If you treat DynamoDB as a DBMS, you’re going to be disappointed (for the reasons you mention). But if you think of it as a highly-durable immediately-consistent btree in the cloud, it’s amazing. DynamoDB is closer to Redis than MySQL. Amazon does it a disservice by putting it in the databases category.
Its not just that it is put in the database category, but that its champions at AWS make statements like "if you are utilising RDBMS you are living in the past", or that "there are very few use cases to choose Postgres over DynamoDB".
DynamoDb is like redis without the fun data structures, the fantastic cli and discoverability, the usefull configurable tradeoff between fast and consistent, and really much-needed features s.a listing your keys.

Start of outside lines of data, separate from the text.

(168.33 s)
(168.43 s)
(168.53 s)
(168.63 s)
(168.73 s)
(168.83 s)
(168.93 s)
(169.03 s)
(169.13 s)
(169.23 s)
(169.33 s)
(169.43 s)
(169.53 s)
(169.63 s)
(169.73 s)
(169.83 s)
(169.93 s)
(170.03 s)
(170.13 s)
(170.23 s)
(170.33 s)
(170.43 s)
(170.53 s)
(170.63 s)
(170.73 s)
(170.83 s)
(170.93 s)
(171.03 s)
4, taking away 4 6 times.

Daniel, I'm a big fan of yours but disagree with this take :).
It's definitely a database. The modeling principles are different, and you won't get some of the niceties you get with a RDBMS, but it still allows for flexible querying and more.

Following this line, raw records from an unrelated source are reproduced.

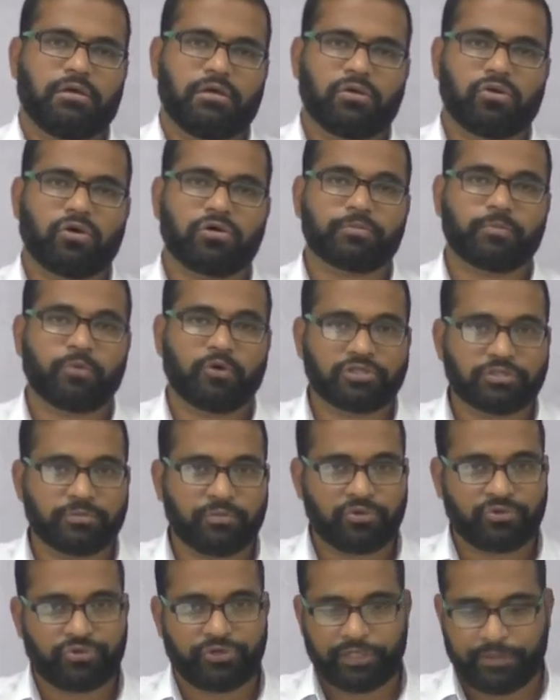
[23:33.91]
not
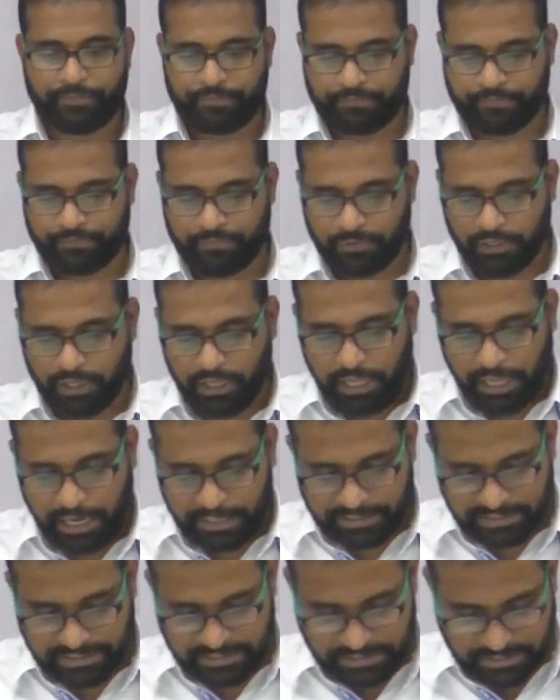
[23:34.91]
possible today.
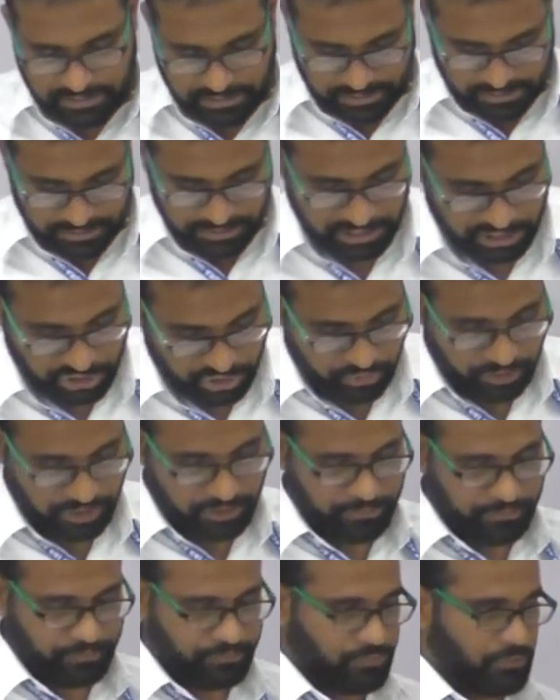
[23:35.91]
And the next
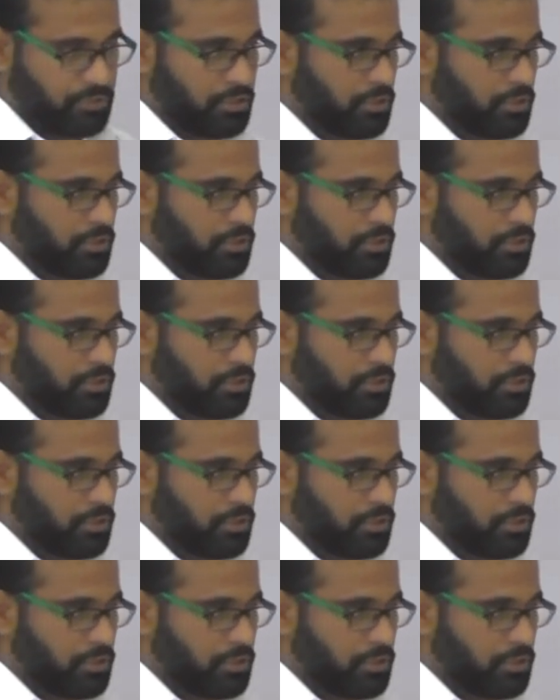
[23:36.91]
one,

S3 and DDB are incredibly similar. Their fundamental operators are the same: key-value get/put and ordered list, and their consistency is roughly the same.
What differentiates DDB and S3 the most is cost and performance.
They're both highly-durable primitive data structures in the cloud, with a few extra features attached.
No, I meant a DBMS. Almost all the things you'd expect in a DBMS are not there. Take a look at most of the comments in this thread. Everyone expecting DBMS things, and complaining that they're not there.